Another technique for speeding up large-multi project builds is to push the configuration and all of the dependency resolution into the gradle execution phase. A way to test out if you’re currently doing this is to simply run “gradlew help”. If the build does anything other than show the help page, then you are doing too much in your configuration phase. This is something we definitely need to look at. When I’ve just run a simple “gradlew tasks” some of our scripts download half the internet.

Parallel builds. As long as your projects are decoupled, they can run in parallel. This could potentially be good, but the examples given didn’t show too much of a time saving, so I doubt we’ll invest much time looking at this.

Building a Continuous Delivery Pipeline

How to use Gradle and Jenkins to build a CD pipeline. In retrospect, I should’ve skipped this and attended the “Implementing a Standardized Build Platform” session that was taking place at the same time.
It didn’t introduce me to anything too new, although it did emphasise that our set up at Caplin isn’t too bad.

The main things I got from the session were that we should be splitting out our build files a bit more, making them more readable. For instance we should be creating an integrationTests.gradle file to hold all that logic, maybe a deployment.gradle file for our app deployments and so for.
There were a few tips on task ordering (described in more detail later), and the speaker Peter Niederwieser talked about the new Java code coverage plugin jacoco, plus the standard pmd, jdepend and Sonar add ons.

There was some mention of setting up environmental configuration, and parsing it in via the grooy configslurper class – which seemed cool. The cargo plugin for deployments to Tomcat might be useful for our demo/deploy environments.

Leveraging Task Ordering

The order of tasks in Gradle can get very complicated, very quickly, much like old-style Ant targets. It’s a problem I’ve seen with our browser Acceptance tests – the build scripts are a bit mental as we’ve stuck loads of “dependsOn” inside loads of our tasks.

This talk, by community member Marcin Erdmann, introduced me to a couple of new gradle concepts. “mustRunAfter” and “finalizedBy”. Marcin wrote these himself, as he came across difficulties using the dependsOn task – just like we have.

“must run after” says that taskB must always run after taskA. This is subtly different from the dependsOn task, as it means that B will run directly after A, rather than “some time after A”.

“finalized by” says that taskX is finalised by taskY. i.e. regardless of whether X passes or fails, task Y will run. I want to use this in our deployments and Acceptance tests. We can use taskY as a clean-up task, to delete rogue processes for cancelled and failed builds. I’m sure there are other uses that people can think of.

But basically, it should allow us to simplify our build scripts, so that the ordering of tasks is much clearer.
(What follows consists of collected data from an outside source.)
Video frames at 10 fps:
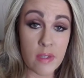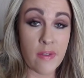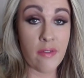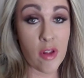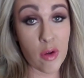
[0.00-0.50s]
If you
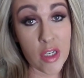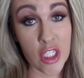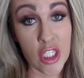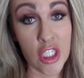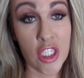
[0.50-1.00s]
have any other
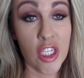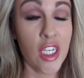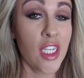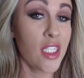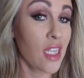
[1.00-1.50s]
questions,
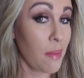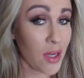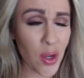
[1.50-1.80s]
just let me know.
Leveraging Existing Tools In Your Builds

This was a general talk about converting existing build scripts across to gradle, or how to get the benefits of gradle without doing much work. As we’ve known for some time, we can use Ant tasks direct from Gradle. They are pretty useful for doing simple things like copying files. The task discussed using the command line tool in order to build using xcode – how to capture build output in a new output stream, and manipulate exit codes.

There were also demos on using “pushover” to send build notifications to your iphone, and your laptop playing a certain song when your build fails. Although not all of this would be practical for us here at work, it showed me the flexibility we have using Gradle. Anything is possible.

Summary

There were a few talks that I missed but luckily the videos have all been uploaded onto the skillsmatter site: http://skillsmatter.com/event/home/gradle-exchange-2013

gradle

It was a good day listening to the talk and chatting to some of the Gradle experts. I definitely picked up some useful tricks that I plan to put into good use by the time the next GradleX comes around (November 3rd 2014).